Through the nineties, both states were constrained by economic circumstances. India, when faced Pakistani irredentist pressure in Kashmir, was unable to respond conventionally. The recessed nuclear deterrence in place and a turn to economic liberalization made India’s military option recede. Nuclearization by both states in quick succession in May 1998 transformed the strategic scene. India’s Lahore peace initiative was rendered still-born by Pakistan in its launch of the Kargil intrusion. The war was soon followed by the Kandahar hijack at the end of the year, and the terror attack on India’s parliament a year later. Even while India edged closer to the US through the Talbott-Jaswant talks, 9/11 brought Pakistan back into the reckoning as the central actor in the region for the US. This has enabled Pakistan to rely on both the US and its perennial friend, China, to offset India’s growing economic and military power.
India has attempted to make its power count by going in for an offensive conventional doctrine, colloquially dubbed ‘Cold Start’. This recreated the conventional space to hit back at Pakistan for its proxy war provocations while remaining within the nuclear threshold. Pakistan has responded by increasing its nuclear capability to ‘edge’ past India’s by the end of the decade. Cognizant of India’s possible military reaction, it has taken care not to repeat 26/11. It has lent itself as a site for Chinese containment of India in the larger Sino-Indian power play on the wider chess board of Asia. India for its part has inclined towards the US thereby affording the superpower an option for offsetting the challenge posed by China at the global level.
The aim of this brief survey of realpolitik wasto point out that with increasing Indian power over the future and declining power of an internally-beset Pakistan, the future may end up quite like the past.
Currently, in India’s prescription, a move towards democracy in Pakistan would result in democratic peace breaking out.
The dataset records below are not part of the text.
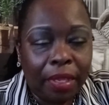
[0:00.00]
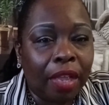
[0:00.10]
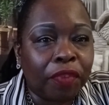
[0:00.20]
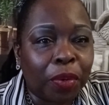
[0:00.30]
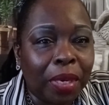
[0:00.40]

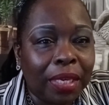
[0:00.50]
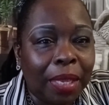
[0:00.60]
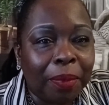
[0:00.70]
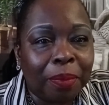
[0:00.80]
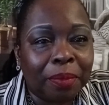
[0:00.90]
Have a great
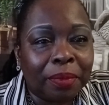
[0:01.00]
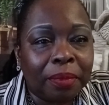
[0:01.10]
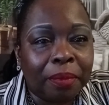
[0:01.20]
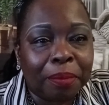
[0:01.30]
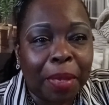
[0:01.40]
day.
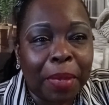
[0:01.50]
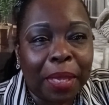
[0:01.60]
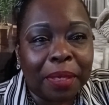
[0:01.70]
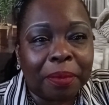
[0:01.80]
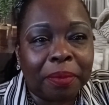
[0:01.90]
Bye
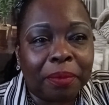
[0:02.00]
bye.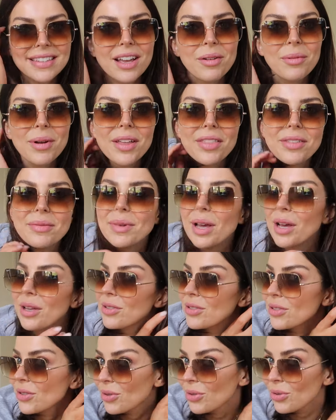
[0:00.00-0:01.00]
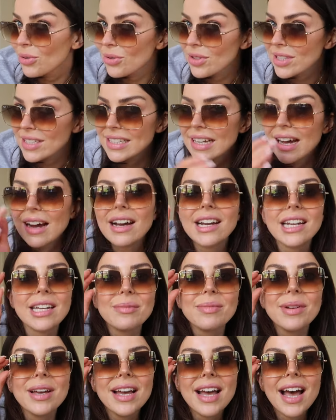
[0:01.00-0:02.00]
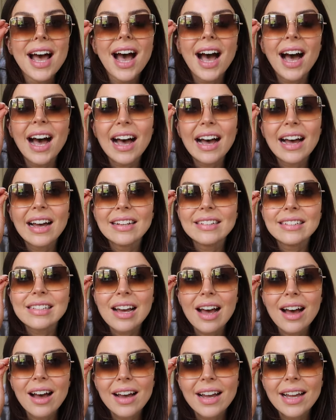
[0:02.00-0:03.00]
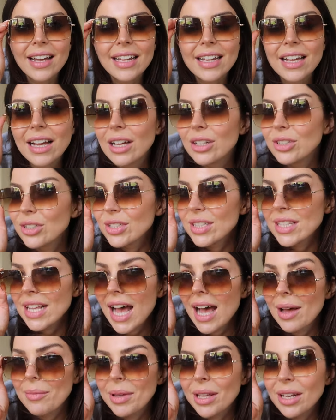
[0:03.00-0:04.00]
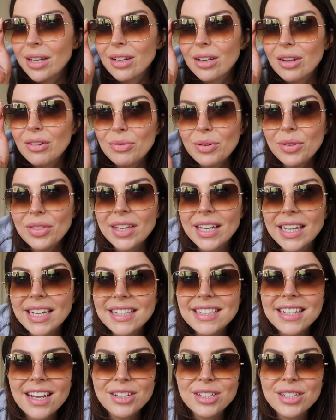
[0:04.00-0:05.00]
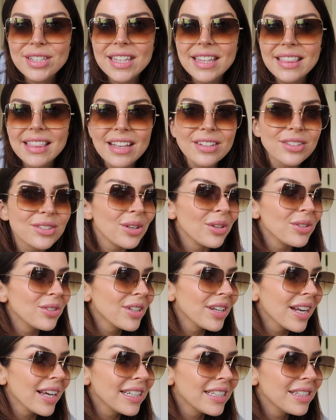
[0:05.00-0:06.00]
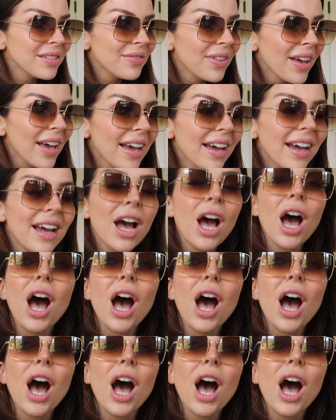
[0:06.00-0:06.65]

I wear them all the time, and I just am in love with these. I just think they're such a nice fit.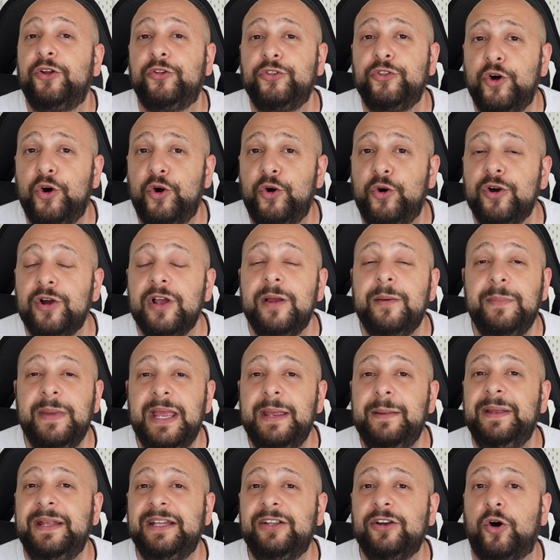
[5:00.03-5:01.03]
know.
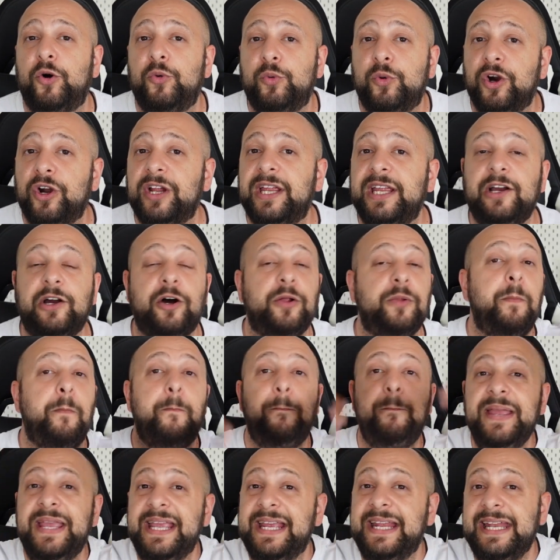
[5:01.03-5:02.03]
Maybe they are working on
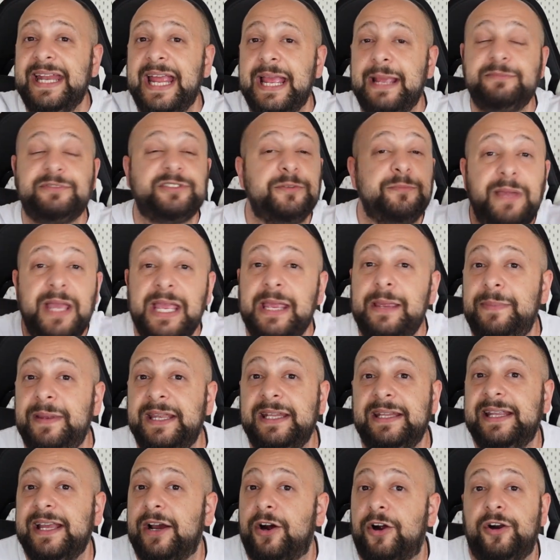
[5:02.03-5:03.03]
big names. Maybe
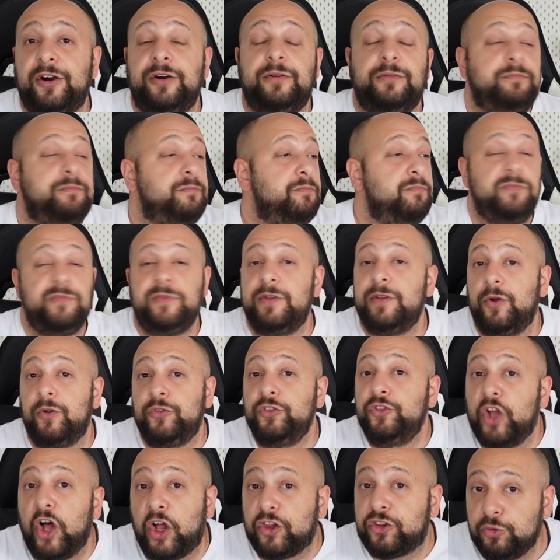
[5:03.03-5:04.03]
they are
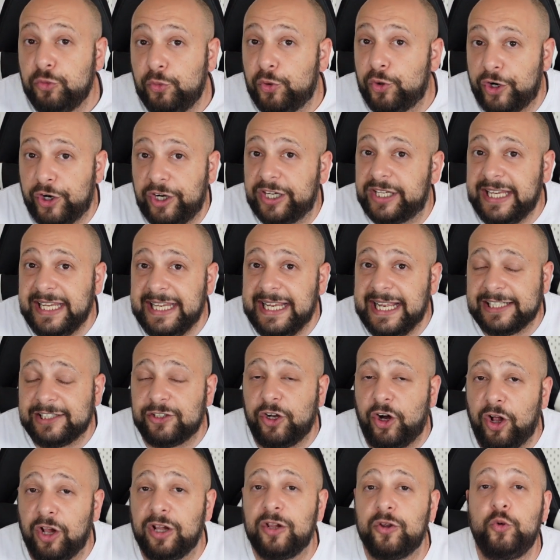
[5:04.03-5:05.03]
not working at
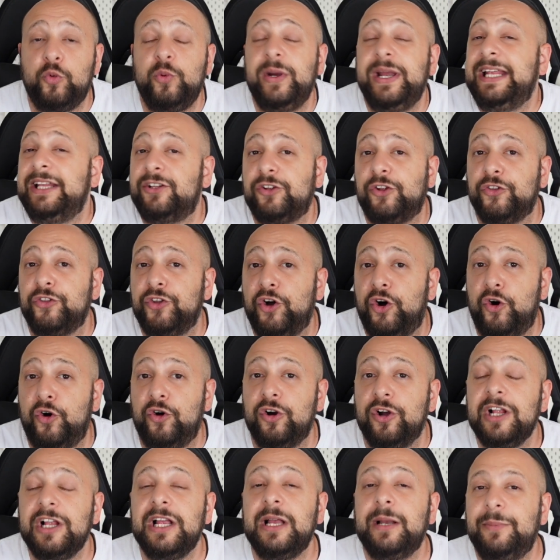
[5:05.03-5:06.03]
all? We don't know,
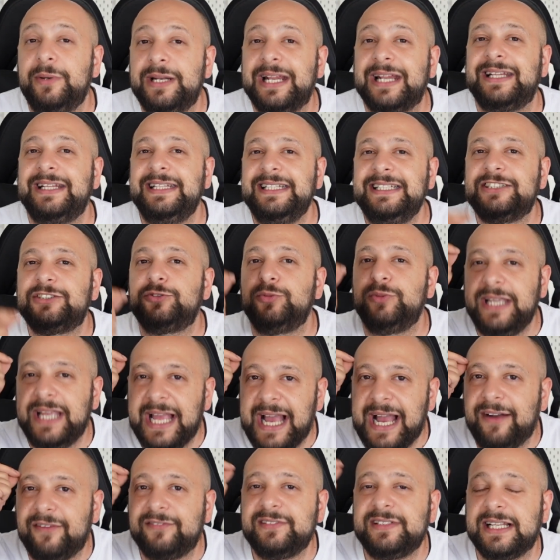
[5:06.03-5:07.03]
but at least we
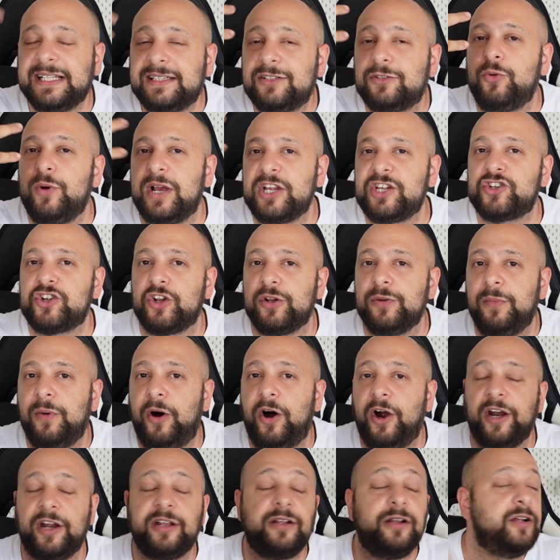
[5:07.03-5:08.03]
have that question
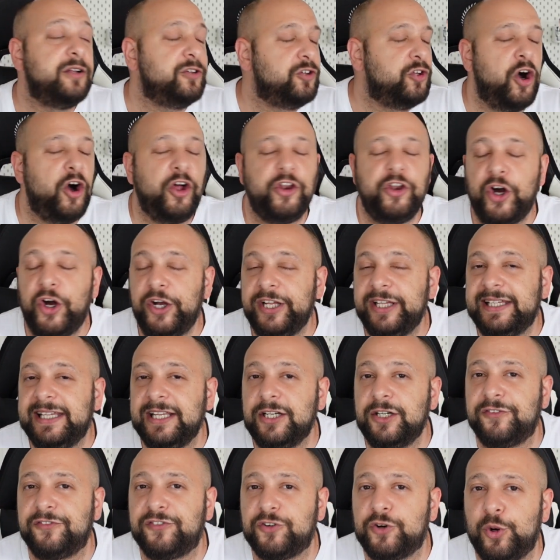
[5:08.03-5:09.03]
mark. The annoying thing,
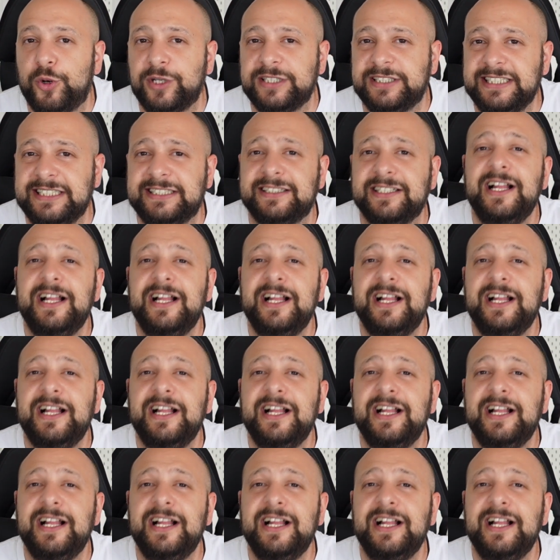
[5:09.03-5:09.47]
of course, is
India has fitfully attempted to foster this by reaching out to Pakistan intermittently over the years in the hope that this would foster a democratic peace constituency and restrict the political space of the Army and anti-India forces. The Pakistani Army has successfully stymied these measures to preserve its institutional interests and for using the Indian ‘Other’ for purposes of national cohesion, both vertically and horizontally.
India cannot indefinitely rely on Pakistan reforming itself. The expectation that India can ‘manage’ Pakistan in the interim may, in the event of a militarized and nuclearized future crisis, end up disrupting India’s economic growth. India must therefore work towards an outcome getting Pakistan on the bandwagon. The strategy must be to dilute military power as an ingredient of prestige. This implies shifting the definition of prestige in favor of other prestige-imparting factors, such as improved social indicators.
This is unlikely to happen in a polity with a center-right center of gravity. Additionally, there is a nationalism informed by ‘cultural nationalism’. There are also institutional and sectional actors advantaged by India’s ascending military graph. The ‘solution’ in terms of redefining India’s ambitions appears a non-starter.
It seems that crisis must first give way to conflict before the nuclear portents compel a brighter future.